ANÔMALO

By Tiago Ferreira - 3.11.19

Fotografia de Olívia Vieira.
Mais uma manhã comum, nada de novo, o mesmo ar que me enche de renovo, me faz pensar sobre as palavras que tenho deixado de dizer. E tem sido a mesma rotina, caminho sozinho, sem tristeza ou alegria, sem medo, sem coragem. Viver a minha luta já tem sido algo automático, mas meus olhos ainda buscam o sol, minha pele ainda sente a intensidade da brisa e meus olhos ainda observam a vida que não vivo. A luta tem sido solitária, tem sido travada, tem sido amarga, sem qualquer previsão de término. Os passos que tenho dado não possuem qualquer relação com o tempo, não tem pressa, não tem mansidão, não tem arrependimentos, não tem ansiedade, são só passos dados em direção daquilo que já nem vejo mais.

Quem tem coragem de perguntar se tudo está bem? Ninguém consegue ver tudo, nem mesmo eu que ando calado sei de tudo que tenho visto no silêncio da pressão que o cotidiano causa na estrada que tenho trilhado. Me refiz bem, me refiz inteiro, me refiz calado, me refiz observação, me dei o direito de não responder sobre o tudo que não detenho. Está bem ser aquele que sorri para o cantar dos pássaros, que prefere permanecer fora do alcance do ódio, que aceitou sua condição de figuração. Enquanto o coração bate para pulsar a força de que preciso para o agora, tudo que ainda desconheço segue intacto para o olhar que alcançarei na vontade do tempo. Descontente vejo a agitação que ignorei, assim como escuto ecoar insistentemente as perguntas que não fui capaz de responder.

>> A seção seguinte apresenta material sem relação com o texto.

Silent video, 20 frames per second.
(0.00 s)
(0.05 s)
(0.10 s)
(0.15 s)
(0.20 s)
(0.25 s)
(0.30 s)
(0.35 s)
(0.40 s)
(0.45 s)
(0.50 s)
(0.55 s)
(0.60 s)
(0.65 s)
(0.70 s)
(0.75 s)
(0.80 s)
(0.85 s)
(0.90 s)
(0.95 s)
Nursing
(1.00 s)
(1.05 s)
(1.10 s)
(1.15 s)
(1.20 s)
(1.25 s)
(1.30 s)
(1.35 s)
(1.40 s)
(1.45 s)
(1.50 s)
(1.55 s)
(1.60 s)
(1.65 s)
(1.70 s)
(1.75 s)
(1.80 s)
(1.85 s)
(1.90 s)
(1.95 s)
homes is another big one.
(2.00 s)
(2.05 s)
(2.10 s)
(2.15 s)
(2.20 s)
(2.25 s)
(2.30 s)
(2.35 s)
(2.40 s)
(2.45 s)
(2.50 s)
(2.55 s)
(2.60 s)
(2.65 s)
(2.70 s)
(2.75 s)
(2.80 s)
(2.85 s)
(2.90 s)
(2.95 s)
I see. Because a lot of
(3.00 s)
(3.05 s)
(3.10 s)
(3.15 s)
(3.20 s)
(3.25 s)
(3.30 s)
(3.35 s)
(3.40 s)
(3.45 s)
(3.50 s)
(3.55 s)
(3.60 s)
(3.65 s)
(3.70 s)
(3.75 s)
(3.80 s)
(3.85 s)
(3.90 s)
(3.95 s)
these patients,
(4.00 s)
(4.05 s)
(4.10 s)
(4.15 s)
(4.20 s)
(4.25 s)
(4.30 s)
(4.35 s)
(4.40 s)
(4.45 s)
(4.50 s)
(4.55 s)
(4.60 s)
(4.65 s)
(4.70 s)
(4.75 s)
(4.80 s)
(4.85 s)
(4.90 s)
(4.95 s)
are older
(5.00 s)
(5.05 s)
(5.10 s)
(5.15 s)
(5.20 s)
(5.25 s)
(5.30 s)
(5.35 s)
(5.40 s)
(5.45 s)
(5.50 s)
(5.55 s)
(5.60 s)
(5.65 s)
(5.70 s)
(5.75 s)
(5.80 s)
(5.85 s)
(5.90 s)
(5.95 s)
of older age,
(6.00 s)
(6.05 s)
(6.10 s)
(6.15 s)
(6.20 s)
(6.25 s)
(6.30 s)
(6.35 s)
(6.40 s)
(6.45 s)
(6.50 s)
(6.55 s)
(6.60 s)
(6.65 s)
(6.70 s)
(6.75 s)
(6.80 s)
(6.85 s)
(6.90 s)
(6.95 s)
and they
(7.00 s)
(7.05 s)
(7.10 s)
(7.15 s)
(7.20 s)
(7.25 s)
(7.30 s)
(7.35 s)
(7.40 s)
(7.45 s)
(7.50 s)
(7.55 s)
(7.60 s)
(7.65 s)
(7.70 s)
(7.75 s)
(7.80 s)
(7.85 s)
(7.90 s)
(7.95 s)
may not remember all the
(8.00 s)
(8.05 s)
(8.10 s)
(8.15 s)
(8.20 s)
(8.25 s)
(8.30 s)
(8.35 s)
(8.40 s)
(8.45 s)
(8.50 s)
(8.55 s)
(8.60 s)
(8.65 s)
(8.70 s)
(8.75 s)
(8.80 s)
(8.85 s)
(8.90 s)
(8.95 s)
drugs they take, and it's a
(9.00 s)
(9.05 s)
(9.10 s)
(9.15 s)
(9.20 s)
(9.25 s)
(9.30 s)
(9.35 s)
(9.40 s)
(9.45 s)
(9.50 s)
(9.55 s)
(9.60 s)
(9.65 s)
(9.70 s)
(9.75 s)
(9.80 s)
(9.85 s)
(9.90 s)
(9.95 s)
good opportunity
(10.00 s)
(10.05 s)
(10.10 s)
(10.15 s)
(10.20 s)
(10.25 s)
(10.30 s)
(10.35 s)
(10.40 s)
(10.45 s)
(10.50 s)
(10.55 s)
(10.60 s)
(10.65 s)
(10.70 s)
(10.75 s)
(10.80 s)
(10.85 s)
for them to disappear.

Comecei o dia em paz, tranquilo, sem grandes considerações para apresentar ao dia que me cerca. Não me emancipei para deixar de ser o humano que sempre sonhei. Tirei a ilusão das minhas opções de conforto, pois não tenho me sentido confortável para usar os sonhos como combustível. Voltei para o caminho que trilhei ontem para conseguir seguir apreciando os detalhes que me cabem como tudo que tenho. Não tenho tudo de mim, não tenho todo sorriso para todo mundo que sorri para mim, não tenho respostas para todas as perguntas que me alcançam e não tenho todas as palavras para conseguir transcrever toda poesia que sinto viver em mim. Ainda sigo pela luz do sol, me fazendo flor, me fazendo preto, me dando tempo, calado, desconfiado. Eu sou tudo para o amor que tenho cultivado, mas sou nada para o novo dia que escolhi viver no automático.

"Deus, por que a vida é tão amarga
Na terra que é casa da cana de açúcar?"